Despite its fizzy eighties pop-punk trimmings, Paramore’s fifth studio album is enveloped in a thick, damp mist of resignation. The dissonance between the two is pretty weird, and deeply engrossing.

Unrest permeates every facet of After Laughter: it is implied in angular guitar figures, it is displayed in refusal to resolve melodies, and it is constantly invoked in the most achingly disinterested lyrics of Hayley Williams’ career.

“You see a floodlit form /
I see a shirt design
/
I'm no savior of yours /
And you're no friend of mine”

She soared on the heat of righteous anger, cackling like a banshee, middle fingers jutting high into the sky like great celestial glowsticks. But on After Laughter, the updraft has died. This is not the same Williams who screamed and shrieked and yowled her way through ferocious anthems of independence and incompatibility. This is not the same pint-sized pop star who rained down fire with Paramore’s blistering self-titled album all the way back in the distant halcyon days of 2013.

The flames have cooled. The joy has been snuffed out. She is exhausted, drained, tired — awake.

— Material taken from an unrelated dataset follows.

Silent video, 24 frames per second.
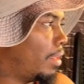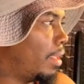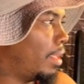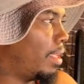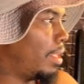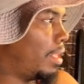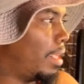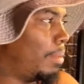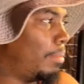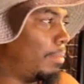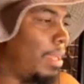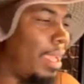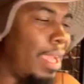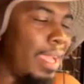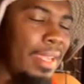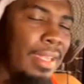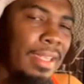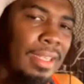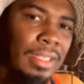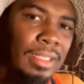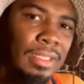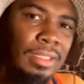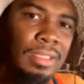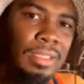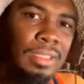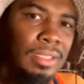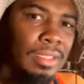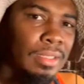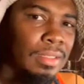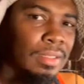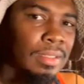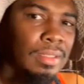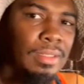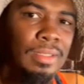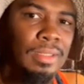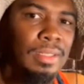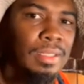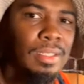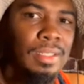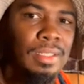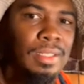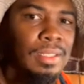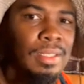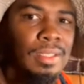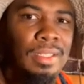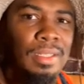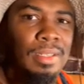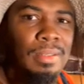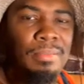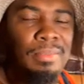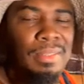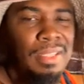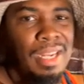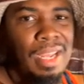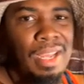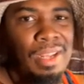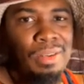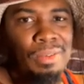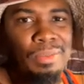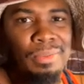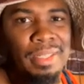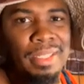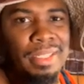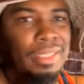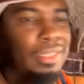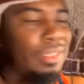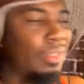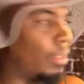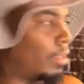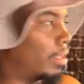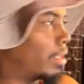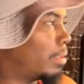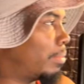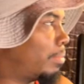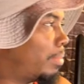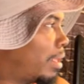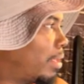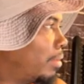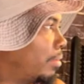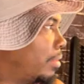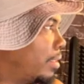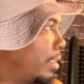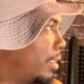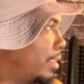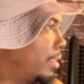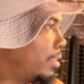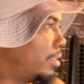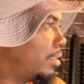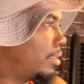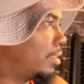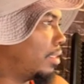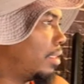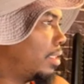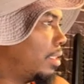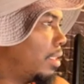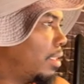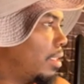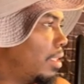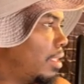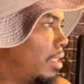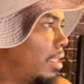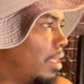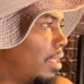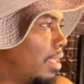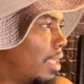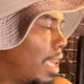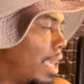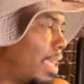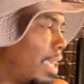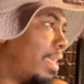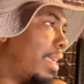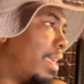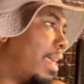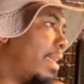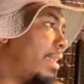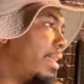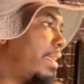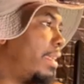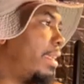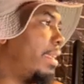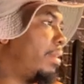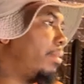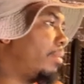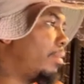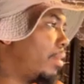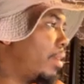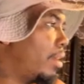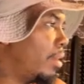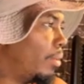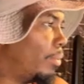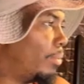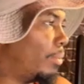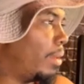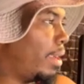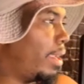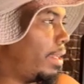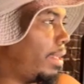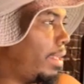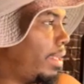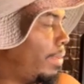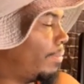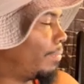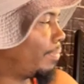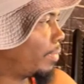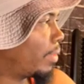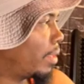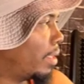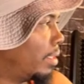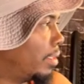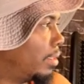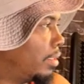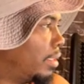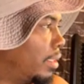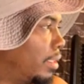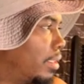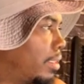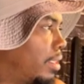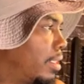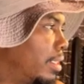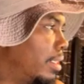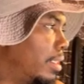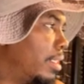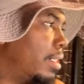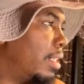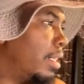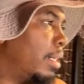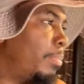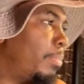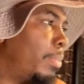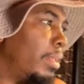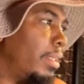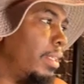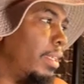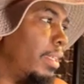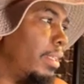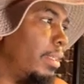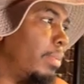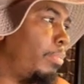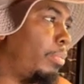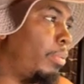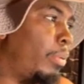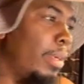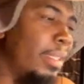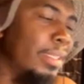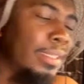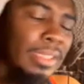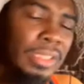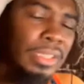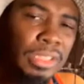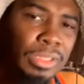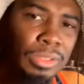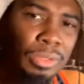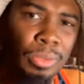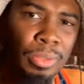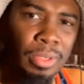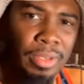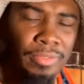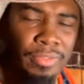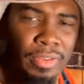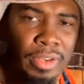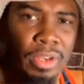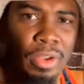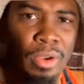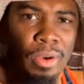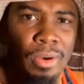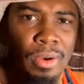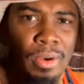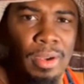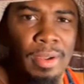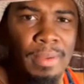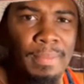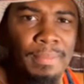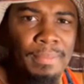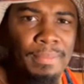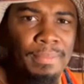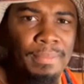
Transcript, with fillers: And I'm like, man, I don't want to talk about this. I got to get ready to cook up another prison story for y'all.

“And they say that dreaming is free /
But I wouldn’t care what it cost me”

The whiplash is brutal, and the comedown is harsh. All the shiny accoutrements that so flattered Paramore’s Paramore — the scorching stadium-ready guitar riffs, the glossy vibraphone chimes, the gentle decade-hopping balladry, that blazing production — have been swept away. They seemed at the time to herald renewed self-confidence, a refreshed sense of direction and purpose. But After Laughter tips its hand, and finally concedes some honesty. There is only a woman, nudging thirty, still trying to find herself. And Christ, is that depressing.

“If I smile with my teeth /
I think I believe me”

You’re not fooling anyone, Hayley. And I think that’s the point.